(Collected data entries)
***

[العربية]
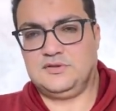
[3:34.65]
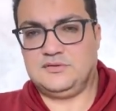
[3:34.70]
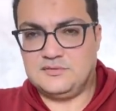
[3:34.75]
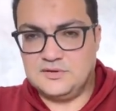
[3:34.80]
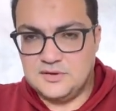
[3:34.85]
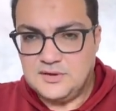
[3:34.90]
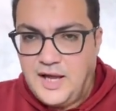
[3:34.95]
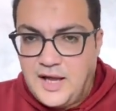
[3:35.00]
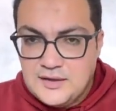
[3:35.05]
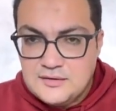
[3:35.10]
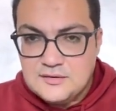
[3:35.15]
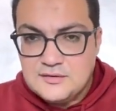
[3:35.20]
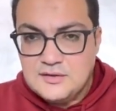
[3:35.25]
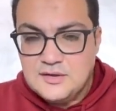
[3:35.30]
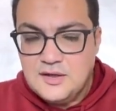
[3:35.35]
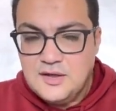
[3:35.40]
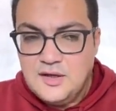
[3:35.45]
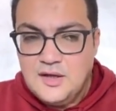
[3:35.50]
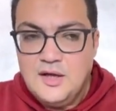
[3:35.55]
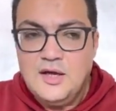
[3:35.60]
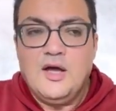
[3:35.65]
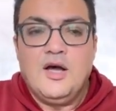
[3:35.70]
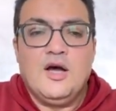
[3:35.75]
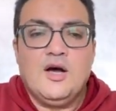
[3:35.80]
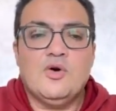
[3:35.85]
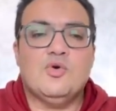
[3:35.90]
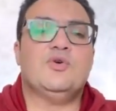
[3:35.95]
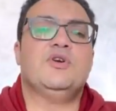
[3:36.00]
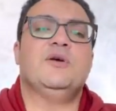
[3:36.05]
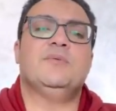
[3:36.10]
تتحط
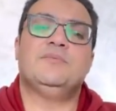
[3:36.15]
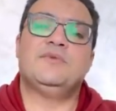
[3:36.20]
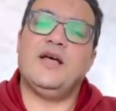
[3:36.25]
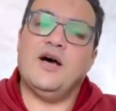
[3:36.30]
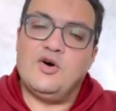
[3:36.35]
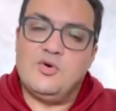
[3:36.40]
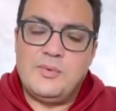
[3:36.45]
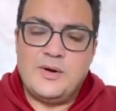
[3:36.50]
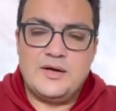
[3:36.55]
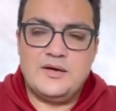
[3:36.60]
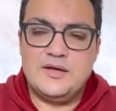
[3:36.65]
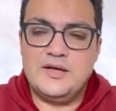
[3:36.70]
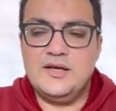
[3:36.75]
ويبداوا بقى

***

▶ [Task brief] With no pictures included, write out the entries exactly.

▶ [Exercise result]
[العربية]
[3:34.65]
[3:34.70]
[3:34.75]
[3:34.80]
[3:34.85]
[3:34.90]
[3:34.95]
[3:35.00]
[3:35.05]
[3:35.10]
[3:35.15]
[3:35.20]
[3:35.25]
[3:35.30]
[3:35.35]
[3:35.40]
[3:35.45]
[3:35.50]
[3:35.55]
[3:35.60]
[3:35.65]
[3:35.70]
[3:35.75]
[3:35.80]
[3:35.85]
[3:35.90]
[3:35.95]
[3:36.00]
[3:36.05]
[3:36.10]
تتحط
[3:36.15]
[3:36.20]
[3:36.25]
[3:36.30]
[3:36.35]
[3:36.40]
[3:36.45]
[3:36.50]
[3:36.55]
[3:36.60]
[3:36.65]
[3:36.70]
[3:36.75]
ويبداوا بقى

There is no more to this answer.